THE BABY FRIENDLY BITS
There are two main hikes, one paved and easy (three-quarters of a mile long), the other suited for babies in slings or children, up and down from the cliffs and forts, and along the Ocean Beach (two and a half miles roundtrip).
There is a drinking fountain on the trail, and very thoughtfully, a spigot and a water dish for dogs.
There might be a port-o-potty somewhere for humans, but I didn’t see one.
The Sunset Trail (0.75 of a mile) is paved and slightly changes in elevation, but is under trees and in the sun, next to the old bunker of Battery Davis, and is a place where dogs can leap and run around off leash. There are some very cool trails around the thickets behind Battery Davis, but some of the pathways lead right off the high cliff (don’t let your kids or dog gallop down the trails).
The Low Tide Loop Hike (2.5 miles roundtrip) is started on either end of the Sunset Trail. Look for wide, sandy pathways to the beach, the one in the north more sandy and eroded, the other in the south steeper, with steps, and a landscape of bright green ice plant and winding, sandy path down a very cool cliff face. Walk along the beach in a big loop, keeping an eye out for the sea flotsam, huge jellyfish, scads of lady bugs, sand lice. An endangered bird, the Bank Swallow, nests in the cliff faces.

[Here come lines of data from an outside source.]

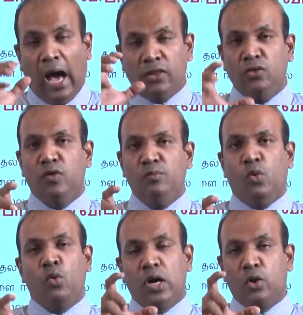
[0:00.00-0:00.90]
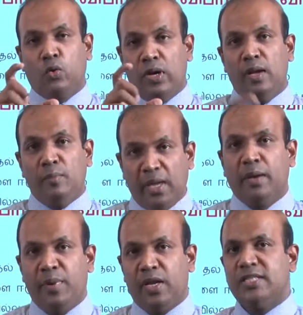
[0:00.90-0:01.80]
அதுவும் உங்களுக்குள்ள
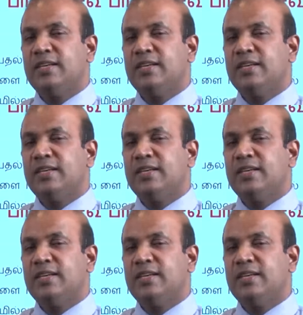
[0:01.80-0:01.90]
மிகப்பெரிய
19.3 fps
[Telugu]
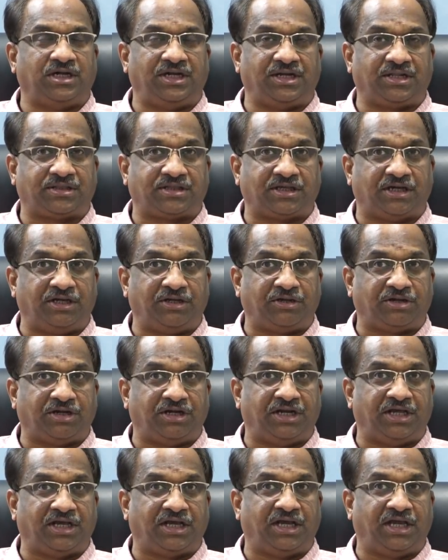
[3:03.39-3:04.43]
ఆయన
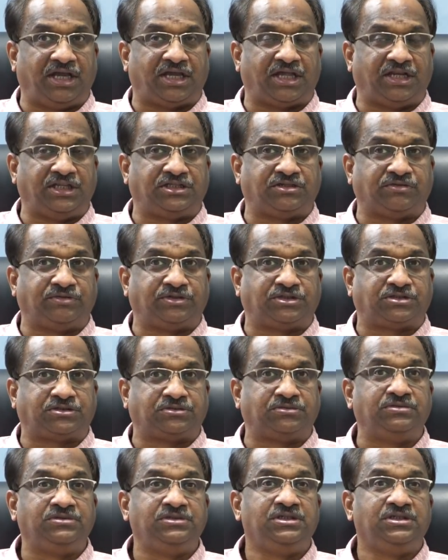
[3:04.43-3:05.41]
స్థానికులను అంగీకరించవచ్చు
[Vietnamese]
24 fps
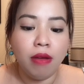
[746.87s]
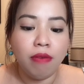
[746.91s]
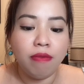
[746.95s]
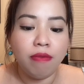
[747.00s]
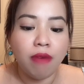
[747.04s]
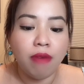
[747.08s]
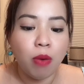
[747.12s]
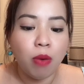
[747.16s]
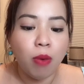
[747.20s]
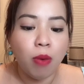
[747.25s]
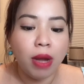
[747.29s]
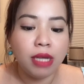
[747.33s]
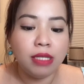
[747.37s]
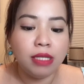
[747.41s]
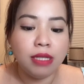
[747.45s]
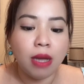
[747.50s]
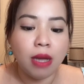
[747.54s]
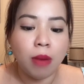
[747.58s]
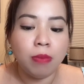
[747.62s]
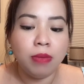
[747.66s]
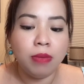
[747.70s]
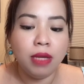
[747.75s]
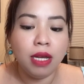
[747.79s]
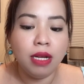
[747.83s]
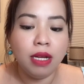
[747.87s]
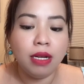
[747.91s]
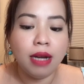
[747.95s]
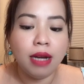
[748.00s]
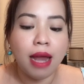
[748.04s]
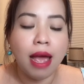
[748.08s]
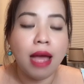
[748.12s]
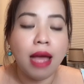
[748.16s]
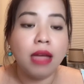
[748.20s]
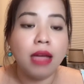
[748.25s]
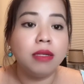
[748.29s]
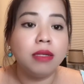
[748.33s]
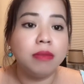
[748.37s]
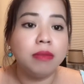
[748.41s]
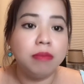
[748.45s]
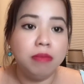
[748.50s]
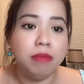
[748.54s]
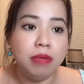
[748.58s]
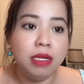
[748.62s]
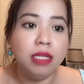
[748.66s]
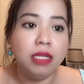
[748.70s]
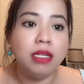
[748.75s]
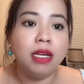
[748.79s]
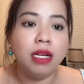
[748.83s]
Và quan trọng nhất là
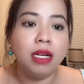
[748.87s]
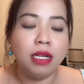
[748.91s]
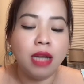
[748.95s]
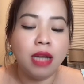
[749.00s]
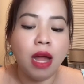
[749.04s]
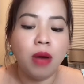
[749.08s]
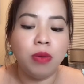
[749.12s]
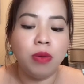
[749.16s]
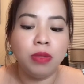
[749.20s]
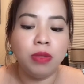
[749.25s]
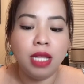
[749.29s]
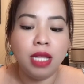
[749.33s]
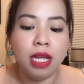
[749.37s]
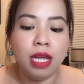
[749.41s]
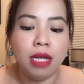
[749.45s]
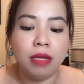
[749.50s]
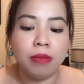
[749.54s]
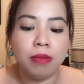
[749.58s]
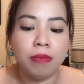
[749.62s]
bước chân đầu tiên.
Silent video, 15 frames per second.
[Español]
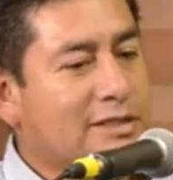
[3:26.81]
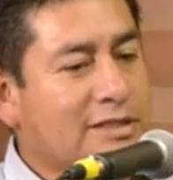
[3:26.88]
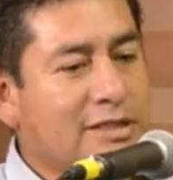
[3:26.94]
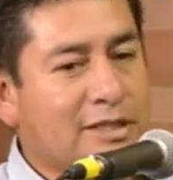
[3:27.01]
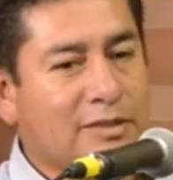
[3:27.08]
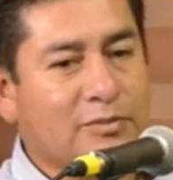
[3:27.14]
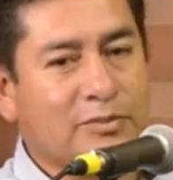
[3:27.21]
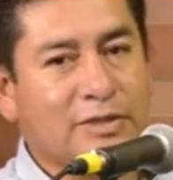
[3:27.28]

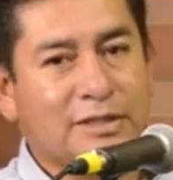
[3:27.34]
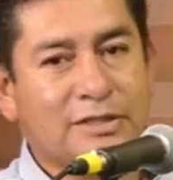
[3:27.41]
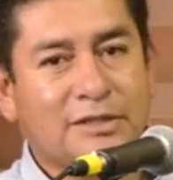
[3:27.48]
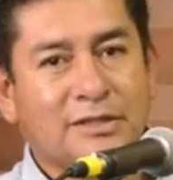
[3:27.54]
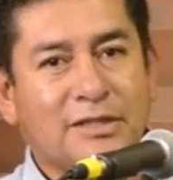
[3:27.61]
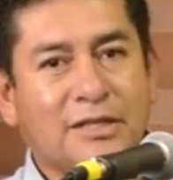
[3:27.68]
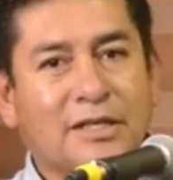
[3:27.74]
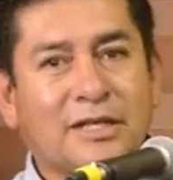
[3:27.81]
Este,
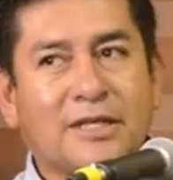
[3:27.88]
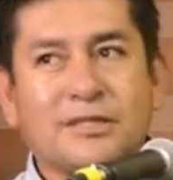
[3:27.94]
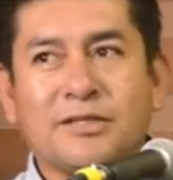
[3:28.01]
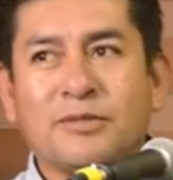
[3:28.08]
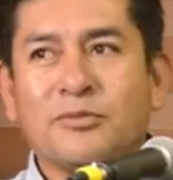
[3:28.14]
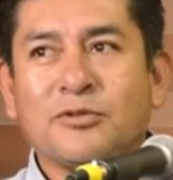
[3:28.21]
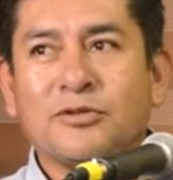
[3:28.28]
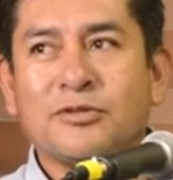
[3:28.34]
pues
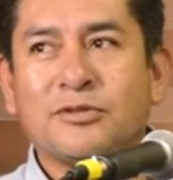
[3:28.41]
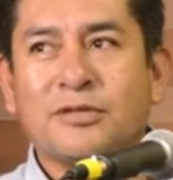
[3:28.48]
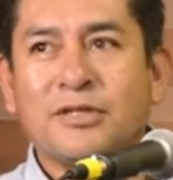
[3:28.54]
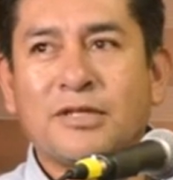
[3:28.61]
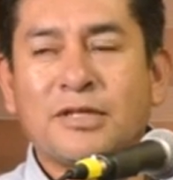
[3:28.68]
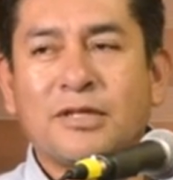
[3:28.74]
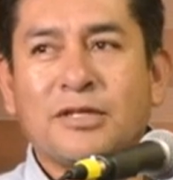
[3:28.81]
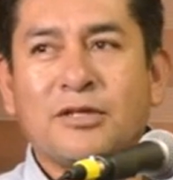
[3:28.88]
hacemos
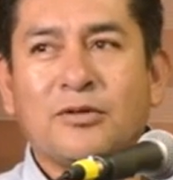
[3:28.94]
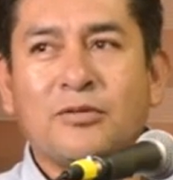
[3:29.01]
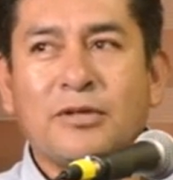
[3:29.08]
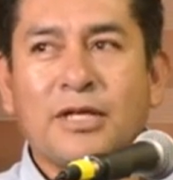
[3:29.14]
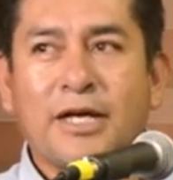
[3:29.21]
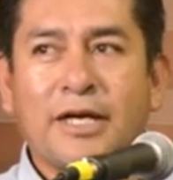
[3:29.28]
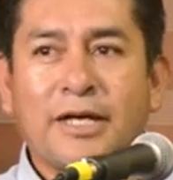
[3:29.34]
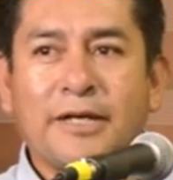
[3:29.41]

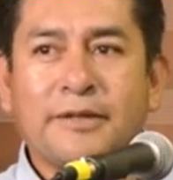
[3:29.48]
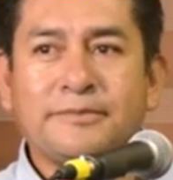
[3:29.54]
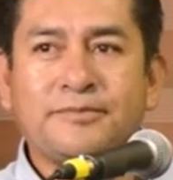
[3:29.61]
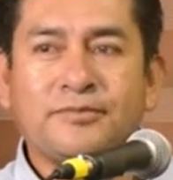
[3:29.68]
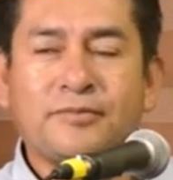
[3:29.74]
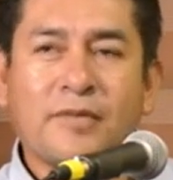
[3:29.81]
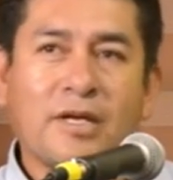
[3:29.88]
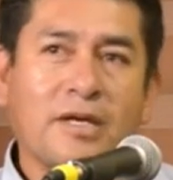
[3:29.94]
un
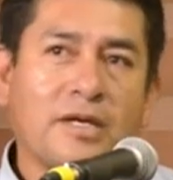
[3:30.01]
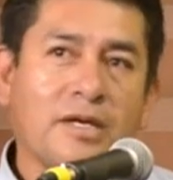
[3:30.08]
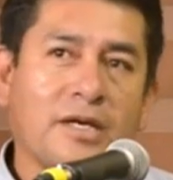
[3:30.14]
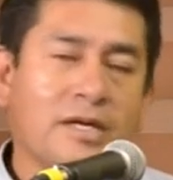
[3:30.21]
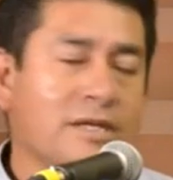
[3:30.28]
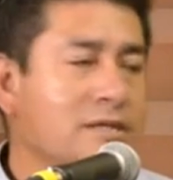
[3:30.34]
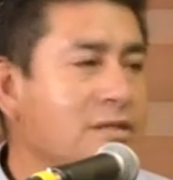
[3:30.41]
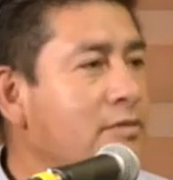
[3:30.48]
eh,
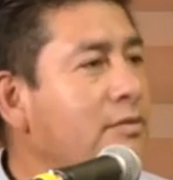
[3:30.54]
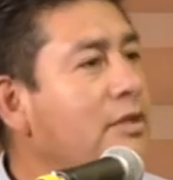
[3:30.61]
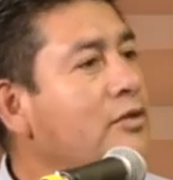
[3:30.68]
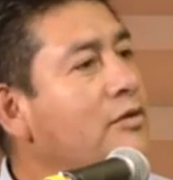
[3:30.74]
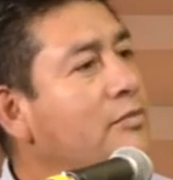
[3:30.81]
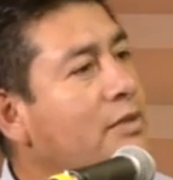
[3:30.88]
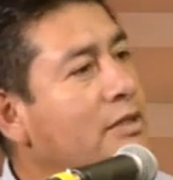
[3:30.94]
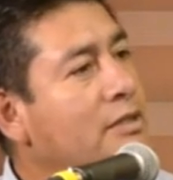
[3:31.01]

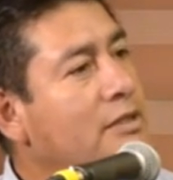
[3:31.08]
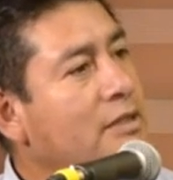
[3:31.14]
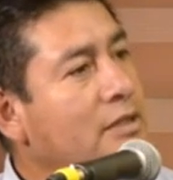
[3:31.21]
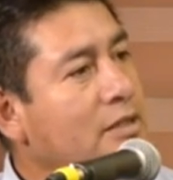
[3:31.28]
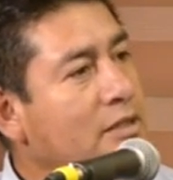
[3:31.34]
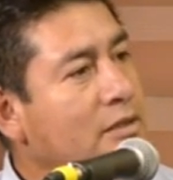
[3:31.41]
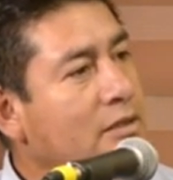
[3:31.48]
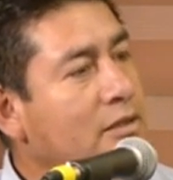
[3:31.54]
agradecimiento de parte
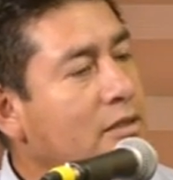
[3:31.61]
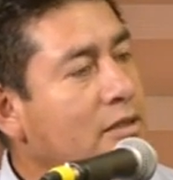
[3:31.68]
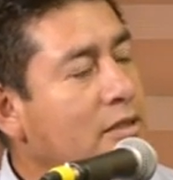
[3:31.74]
del,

I recommend doing the whole loop of bunkers and beach.
HISTORY AND WHATNOT
Battery Davis is essentially an artificial hill built into the seaside cliffs above Ocean Beach. It’s an old heavy-caliber gun battery, built just before the Second World War, housing thirty-five soldiers in over twenty-five rooms who manned the big guns and watched the sea (no attack ever hit the west coast), and probably had a drink or two over a long game of cards. (According to an explanatory plaque, when the guns discharged, they damaged neighborhood civilian homes.)
If you’re going with a child, consider making a treasure hunt list for things to find, but not keep. If they can’t read, you can draw pictures. Things in the vicinity include round stones, ladybugs, jellyfish, sand dollars, yellow or purple ice plant flowers, driftwood, black, grey, or yellow sand, pieces of plastic.
Another idea is to be a Super Trash Collector! Bring along a container or bag for collecting little pieces of plastic off the beach. Teach the kids about the horrendous plastic gyre in the Pacific, and do our part to pick up little bits of plastic that might otherwise end up in the gyre.